Anadolu ruhuyla Türkiye ittifakı
Döviz kurları artınca; bu ülkeye vatandaşlık bağıyla bağlı ve kendini Türk, kürt, rum, ermeni, çerkez, boşnak ve benzeri kimliklerle tanımlayan herkesi olumsuz etkiliyor değil mi?
İthalat çok, ihracat az olduğunda hepimiz olumsuz etkileniyor muyuz?
Dış dünyadan bir füze fırlatılsa adres sorar mı?
Doğal bir afet olsa; gözümüzün yaşına, tenimizin rengine, inancımız ne olduğuna bakar mı?
Güneş doğarken veya batarken, ayrım yapıyor mu?
Yaşam enerjimiz olan hava, dağıtılırken ayrımcılık yapılıyor mu?
Öldüğünde, defnedilecek olduğu toprağa, özel tahlil yapılan var mı?
Yaşadığımız ülkenin güçlü, her alanda tam bağımsız, refah düzeyi yüksek olmasını hepimiz isteriz değil mi?
Öyleyse bu vatanda güven, huzur, barış, kardeşlik ve dayanışma içerisinde yaşamak zorundayız.
Attığınız her adım, eyleminiz, söyleminiz, hayaliniz;
"Bindiğim dalı kesiyor mu, kendi ayağıma kurşun sıkıyor mu, ayağımın altındaki toprağı kaydırıyor mu, geleceğimden çalıyor mu" soru zincirlerinden, süzgeçinden geçmek zorundadır.
Kendi özel menfaatlerine ihanet edebilirsin belki fakat, ortak değerlere baş kaldırma hakkı kimseye verilemez.
Çünkü ihanetin bedelini toplumun tamamı ödemek zorunda kalıyor.
Bir türk vatandaşı, başka bir ülkenin vatandaşlığına da geçse
yaşamını sürdürdüğü topluma zarar verme hakkı yoktur.
İnsan ortak paydasında, bir toprak parçasını yurt edinmişsek, hak ve ödevlerimizi, sorumluluklarımızı, dengeli sürdürmemiz gerekiyor.
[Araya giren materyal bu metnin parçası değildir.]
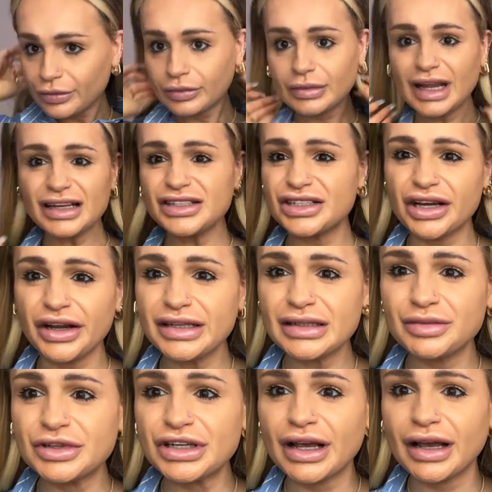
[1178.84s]
Let's show you
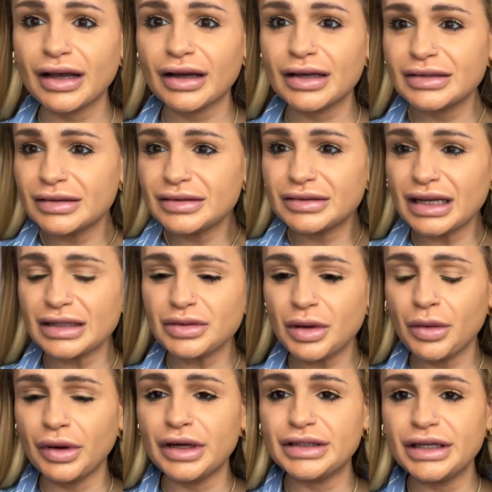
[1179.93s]
some shit, because that's what we
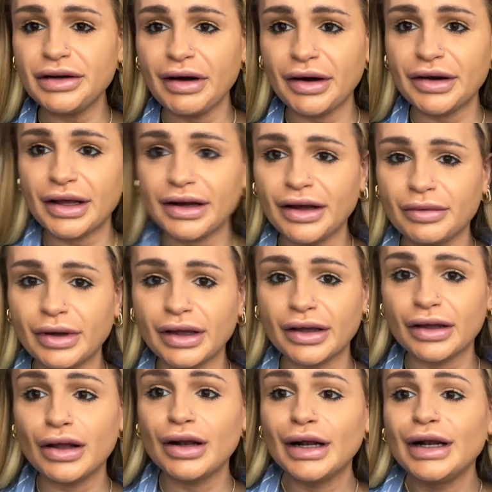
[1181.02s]
want to do around here, don't we?
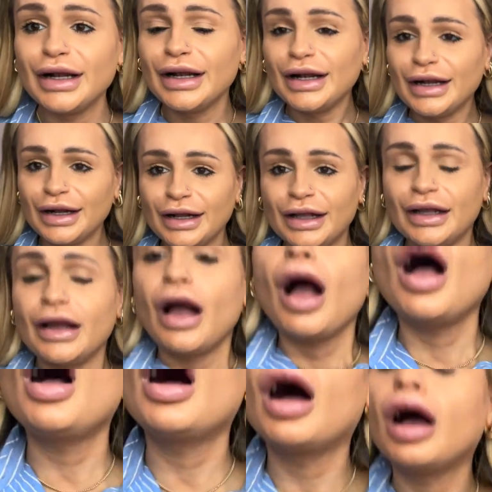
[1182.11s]

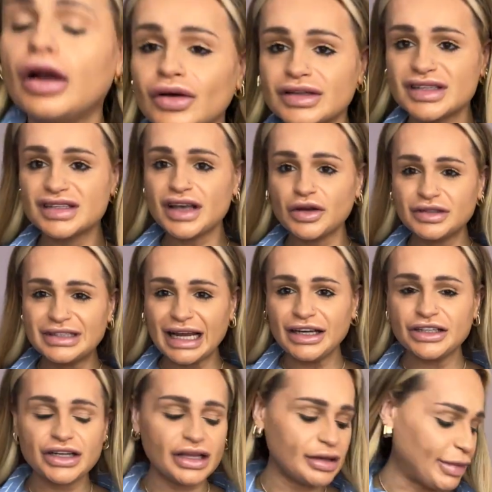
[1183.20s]
I look so
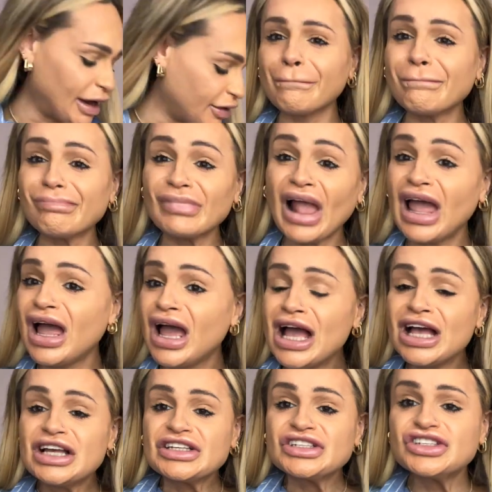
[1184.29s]
dingy in the back.
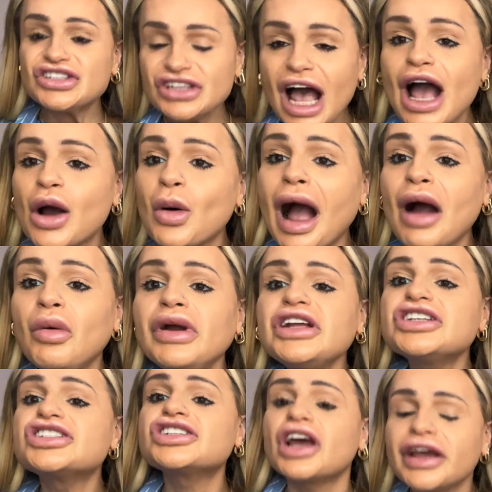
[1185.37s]
So, I want to
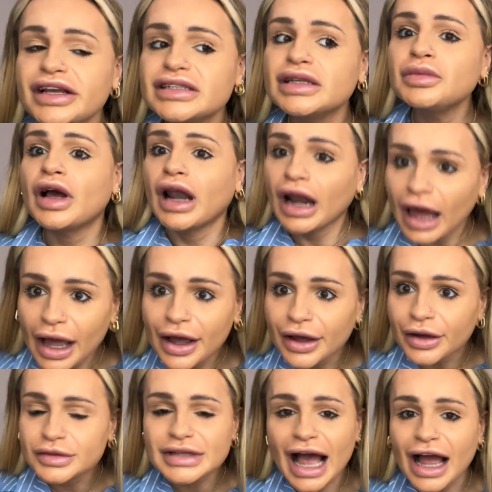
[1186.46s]
show you some
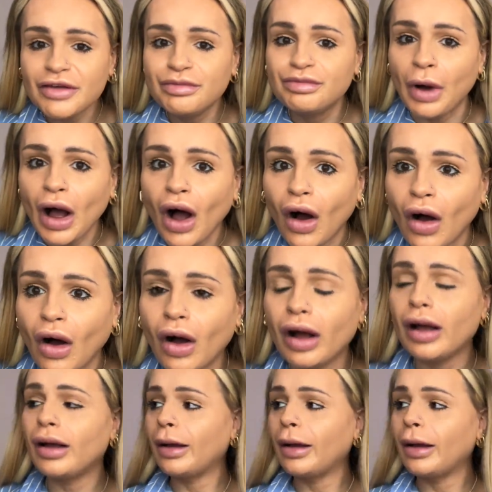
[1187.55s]
clothes that I bought.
Bu dengeleri kuracak en yüksek değer ve ortak teminat, birlikte yaşam sözleşmesi olan anayasadır.
Kabul edilebilir, tam demokratik, özgürlükçü, temsilde adaleti sağlayan, hukukun üstünlüğü, genelliği, evrenselliği ve bağlayıcılığını ilke edinmiş
yepyeni bir anayasaya ihtiyacımız var.
Genel ve kalıcı ittifakın işaret fişeği, başlangıç noktası budur.
Bu konuda herkesin fikir ve öneri sunabileceği bir yasal zemin ve platform geliştirilmelidir.
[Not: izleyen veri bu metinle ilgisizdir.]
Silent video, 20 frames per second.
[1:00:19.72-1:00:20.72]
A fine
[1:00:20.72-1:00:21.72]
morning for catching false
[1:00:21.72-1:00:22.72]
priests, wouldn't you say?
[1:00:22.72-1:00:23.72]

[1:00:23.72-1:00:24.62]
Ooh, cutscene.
"50 yıldır bizi AB'ye almadılar" diye sitem ederek ömür tüketiyoruz.
Bir apartmanda bile ortak bir hava yakalayamayan, bir çok yönü ile dışa bağımlı, siyaset kavgaları ile ayrışmanın zirvesini yakalayan,
dini inanç kılıfıyla bile terör estirilebilenlerin bulunduğu, düşünce, yönetim, bilim ve sanayi devrimini tamamlayamayan bir toplumu, sistemlerine yük göreceklerinden niye bünyelerine katsınlar ki?
Toplumsal ittifak için önce anayasa ve bu sürece herkes katılmalı.
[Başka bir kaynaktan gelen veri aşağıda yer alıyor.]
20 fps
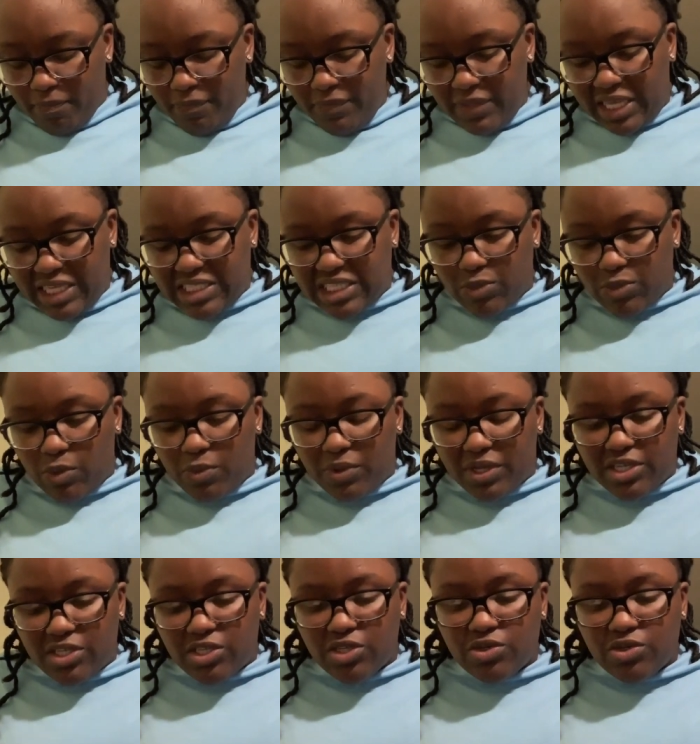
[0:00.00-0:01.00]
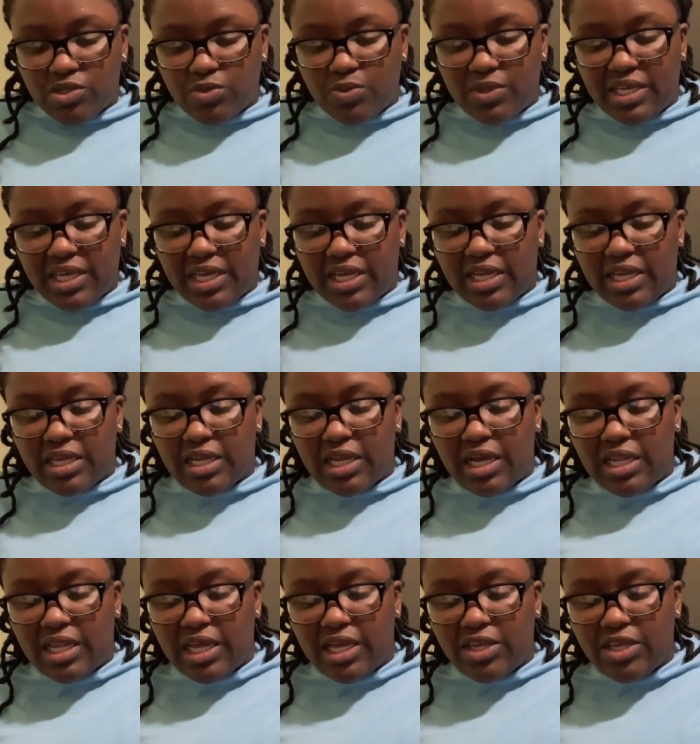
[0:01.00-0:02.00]
he's like, what we can do is we can
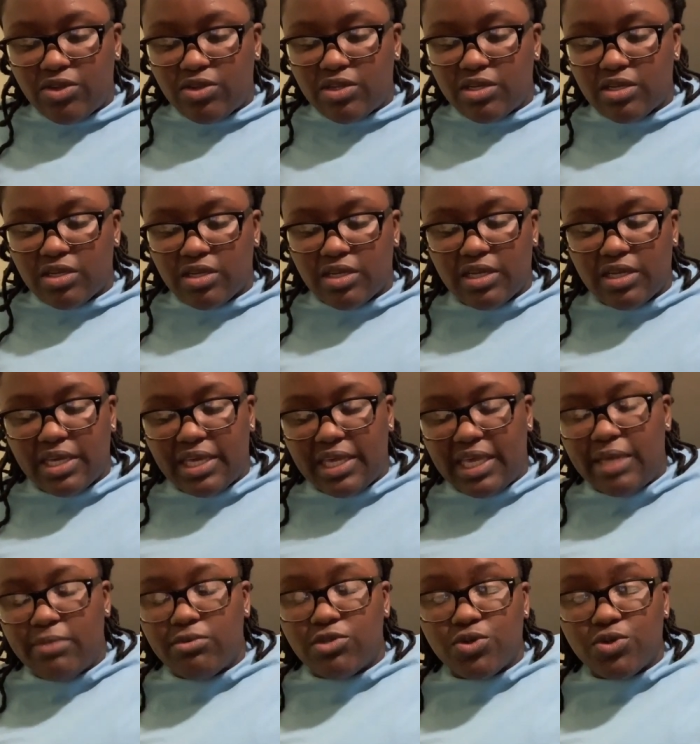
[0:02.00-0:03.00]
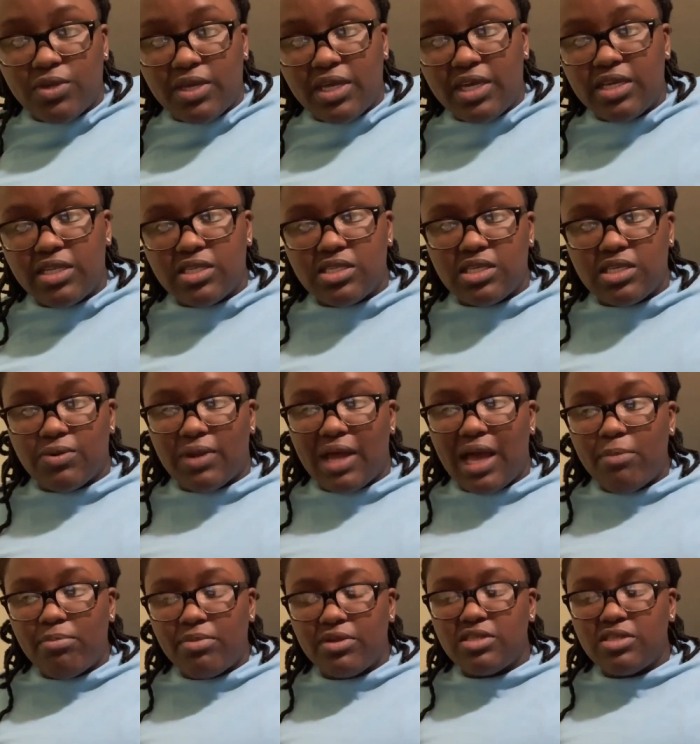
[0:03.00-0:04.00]
allow you to keep doing it and see what
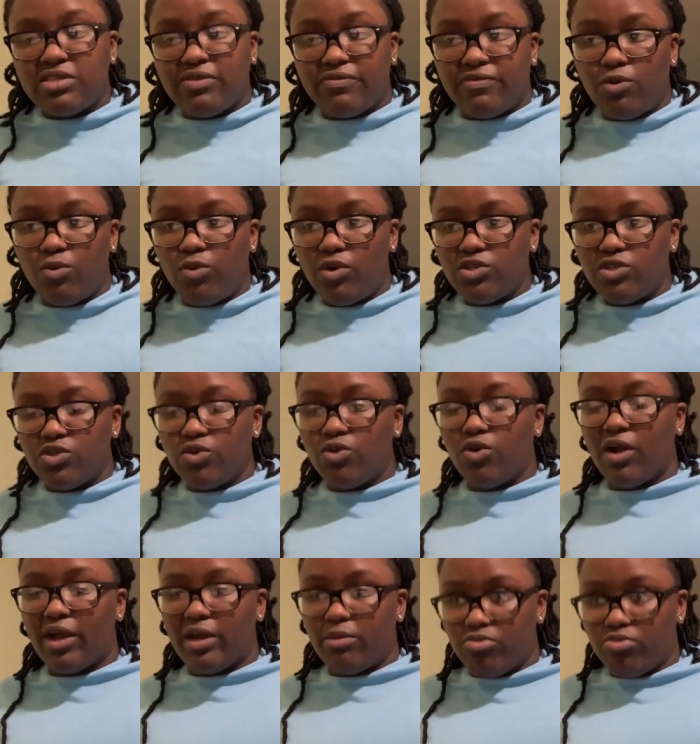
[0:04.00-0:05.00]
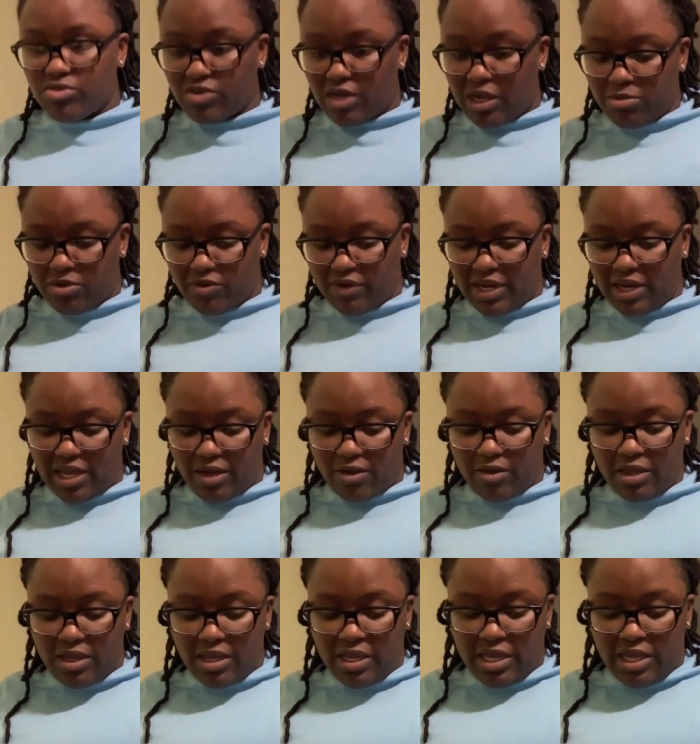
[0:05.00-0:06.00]
happens if you want to, or I can prescribe you right now.
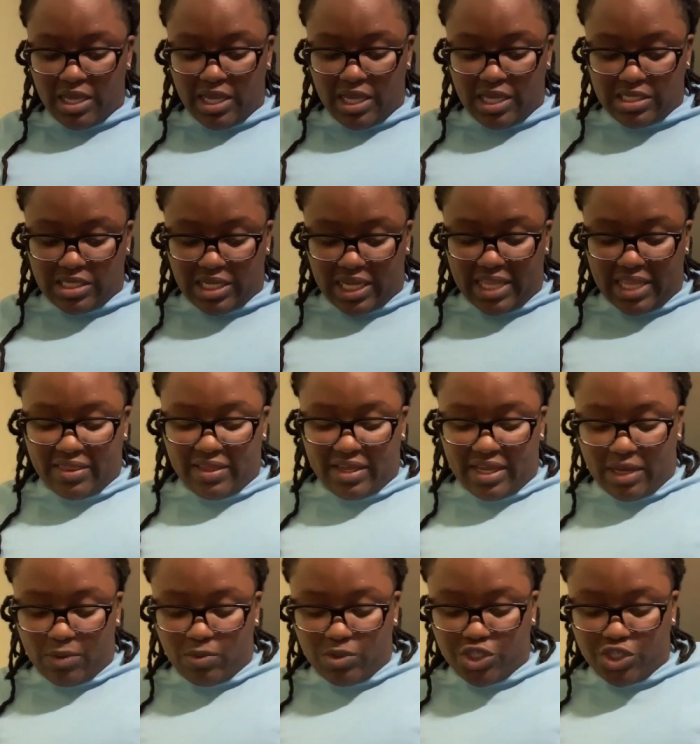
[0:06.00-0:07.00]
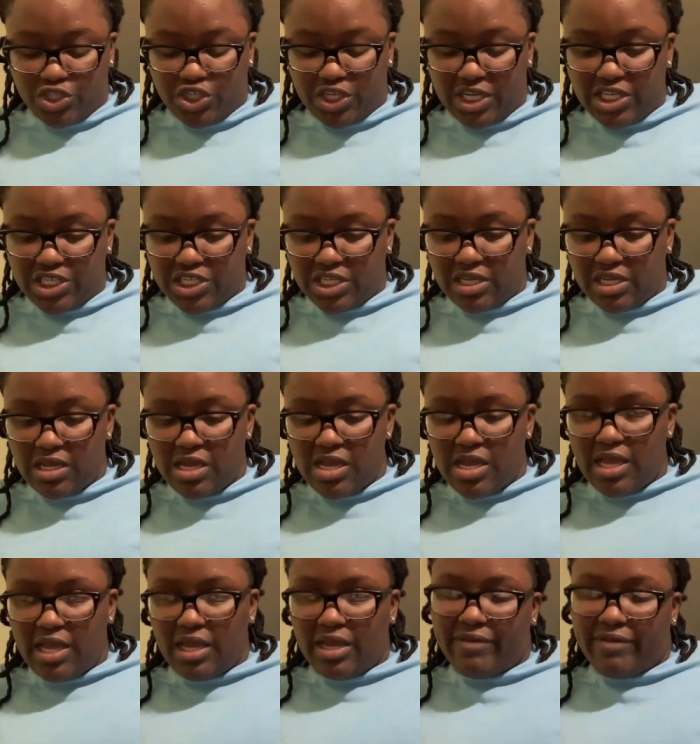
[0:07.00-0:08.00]
He's like, I think we should change it.
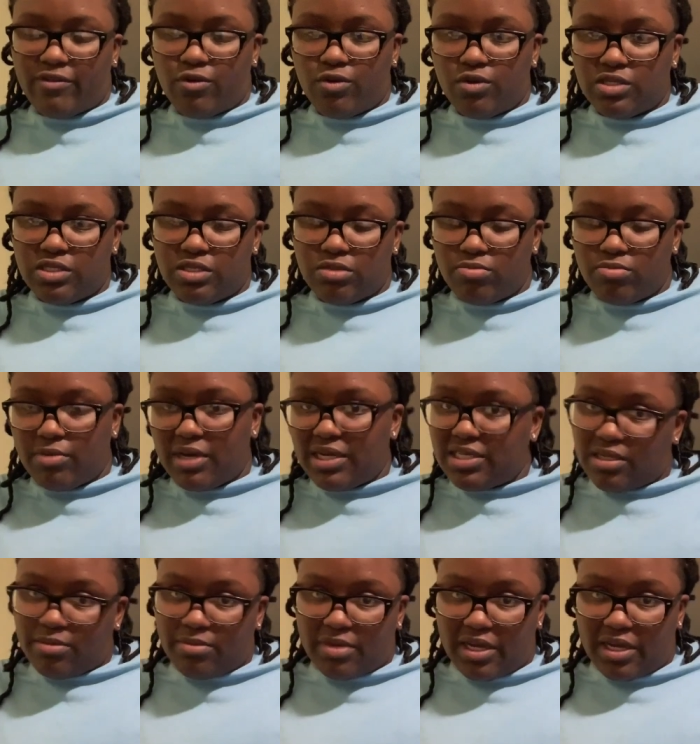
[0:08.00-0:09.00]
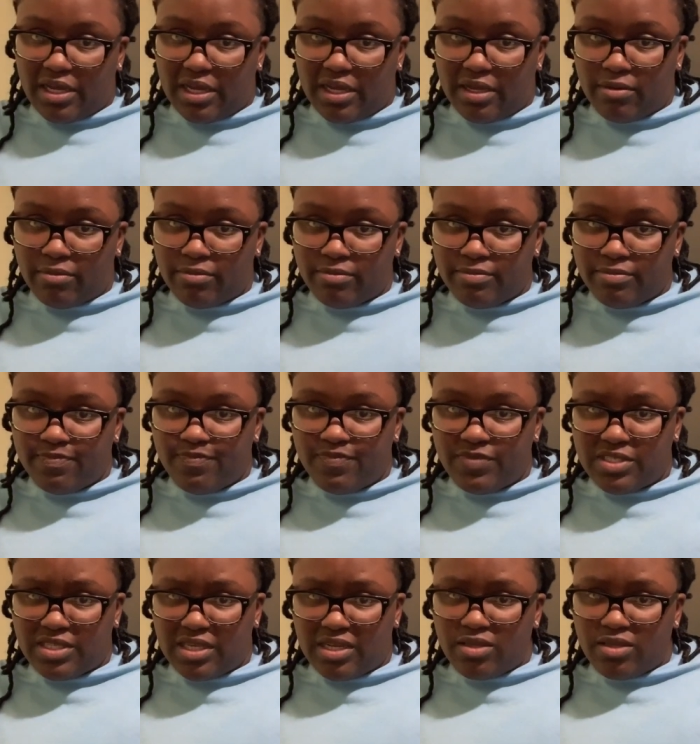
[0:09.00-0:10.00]
And of course, my dumb behind
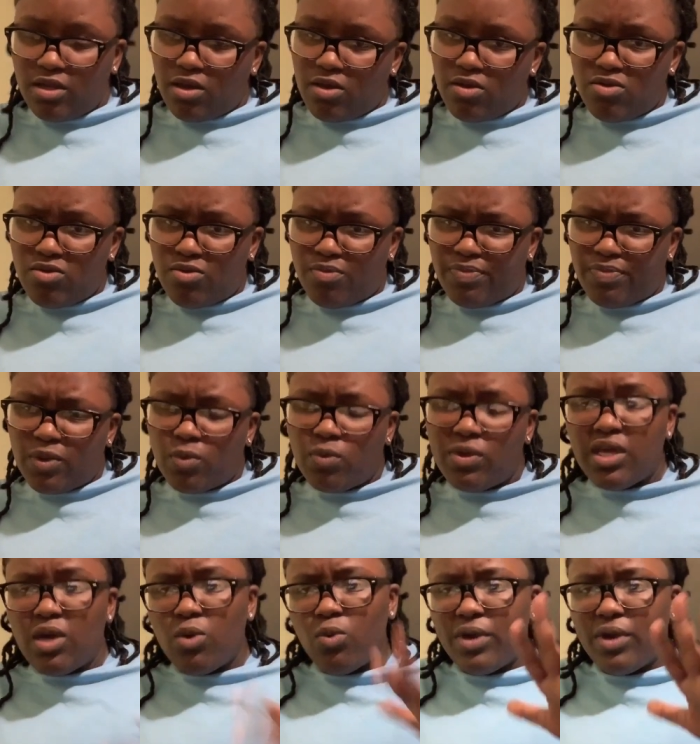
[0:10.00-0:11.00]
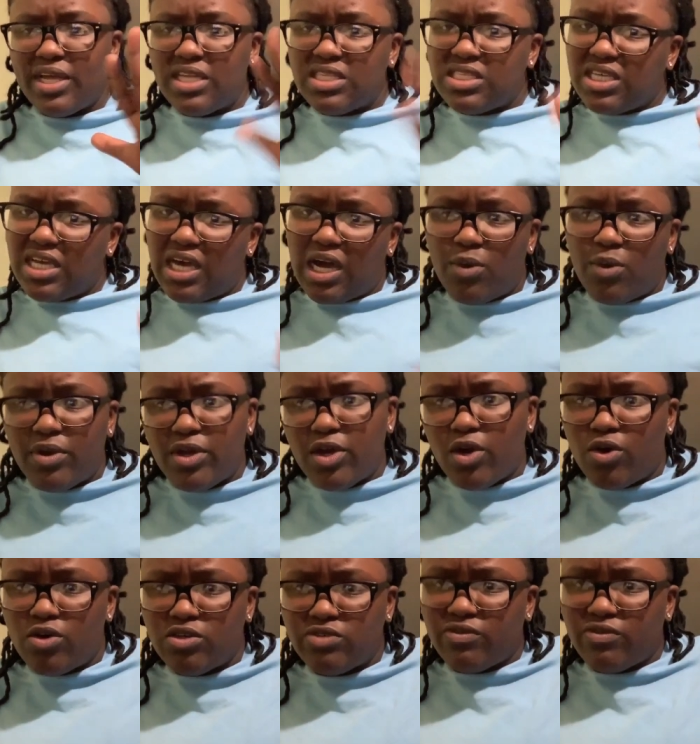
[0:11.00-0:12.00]
said, no, we can wait and see how it
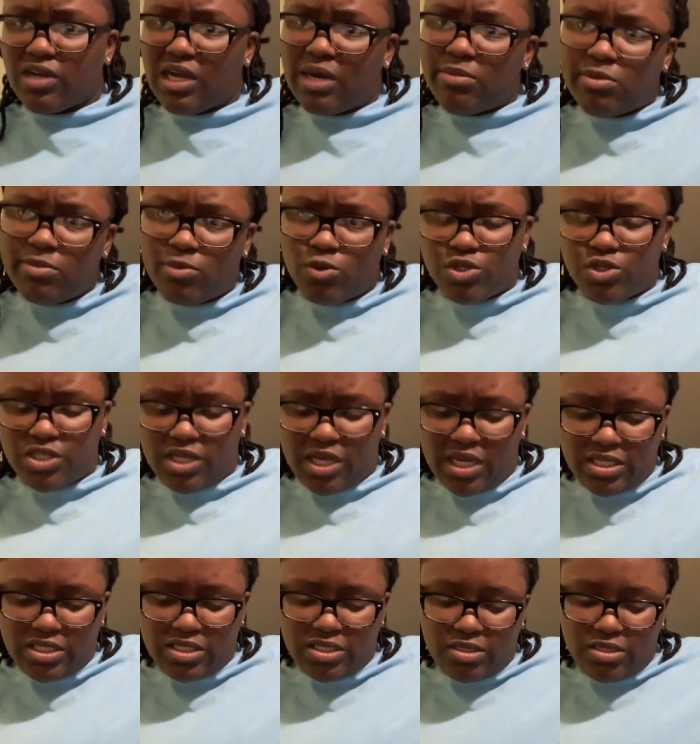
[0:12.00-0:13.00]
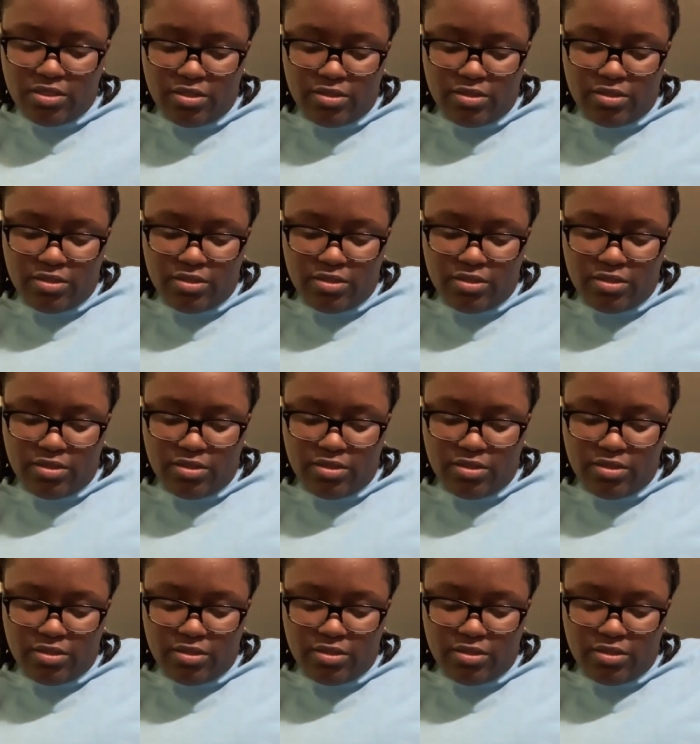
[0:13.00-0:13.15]
goes for a couple more shots.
Bu anlamda en demokratik, fonksiyonel, insancıl ve katılımcı bir anayasa taslağı hazırladığıma inanıyorum.
Farklı kaynaklardan beslenerek sürekli geliştirmekteyim ve iki ay içerisinde çıkacak olan 4. kitabımda metin olarak yer alacak.
Gelecek nesillere, utanacağımız bir miras bırakmamak için buna mecburuz. El öpmeyelim ama tokalaşabilelim.
Sıkılmış bir yumrukla kimsenin elini tutamayız.
Kol kola giremesek bile, yan yana durabilmeliyiz?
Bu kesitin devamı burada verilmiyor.